Every line of the data below should be retyped exactly.

⟨

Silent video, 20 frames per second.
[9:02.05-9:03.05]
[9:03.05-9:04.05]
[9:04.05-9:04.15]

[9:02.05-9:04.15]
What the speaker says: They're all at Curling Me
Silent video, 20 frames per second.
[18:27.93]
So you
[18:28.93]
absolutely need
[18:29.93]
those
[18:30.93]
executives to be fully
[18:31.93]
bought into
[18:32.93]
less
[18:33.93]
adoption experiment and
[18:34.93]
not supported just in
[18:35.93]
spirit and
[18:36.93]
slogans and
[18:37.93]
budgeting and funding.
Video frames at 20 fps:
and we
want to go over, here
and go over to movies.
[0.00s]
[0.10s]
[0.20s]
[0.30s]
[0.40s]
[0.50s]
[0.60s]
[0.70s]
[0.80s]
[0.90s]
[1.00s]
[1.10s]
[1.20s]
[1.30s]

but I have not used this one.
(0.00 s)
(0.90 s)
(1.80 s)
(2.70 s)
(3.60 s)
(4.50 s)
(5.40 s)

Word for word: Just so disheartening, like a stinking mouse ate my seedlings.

⟩

**Worked solution**
Silent video, 20 frames per second.
[9:02.05-9:03.05]
[9:03.05-9:04.05]
[9:04.05-9:04.15]

[9:02.05-9:04.15]
What the speaker says: They're all at Curling Me
Silent video, 20 frames per second.
[18:27.93]
So you
[18:28.93]
absolutely need
[18:29.93]
those
[18:30.93]
executives to be fully
[18:31.93]
bought into
[18:32.93]
less
[18:33.93]
adoption experiment and
[18:34.93]
not supported just in
[18:35.93]
spirit and
[18:36.93]
slogans and
[18:37.93]
budgeting and funding.
Video frames at 20 fps:
and we
want to go over, here
and go over to movies.
[0.00s]
[0.10s]
[0.20s]
[0.30s]
[0.40s]
[0.50s]
[0.60s]
[0.70s]
[0.80s]
[0.90s]
[1.00s]
[1.10s]
[1.20s]
[1.30s]

but I have not used this one.
(0.00 s)
(0.90 s)
(1.80 s)
(2.70 s)
(3.60 s)
(4.50 s)
(5.40 s)

Word for word: Just so disheartening, like a stinking mouse ate my seedlings.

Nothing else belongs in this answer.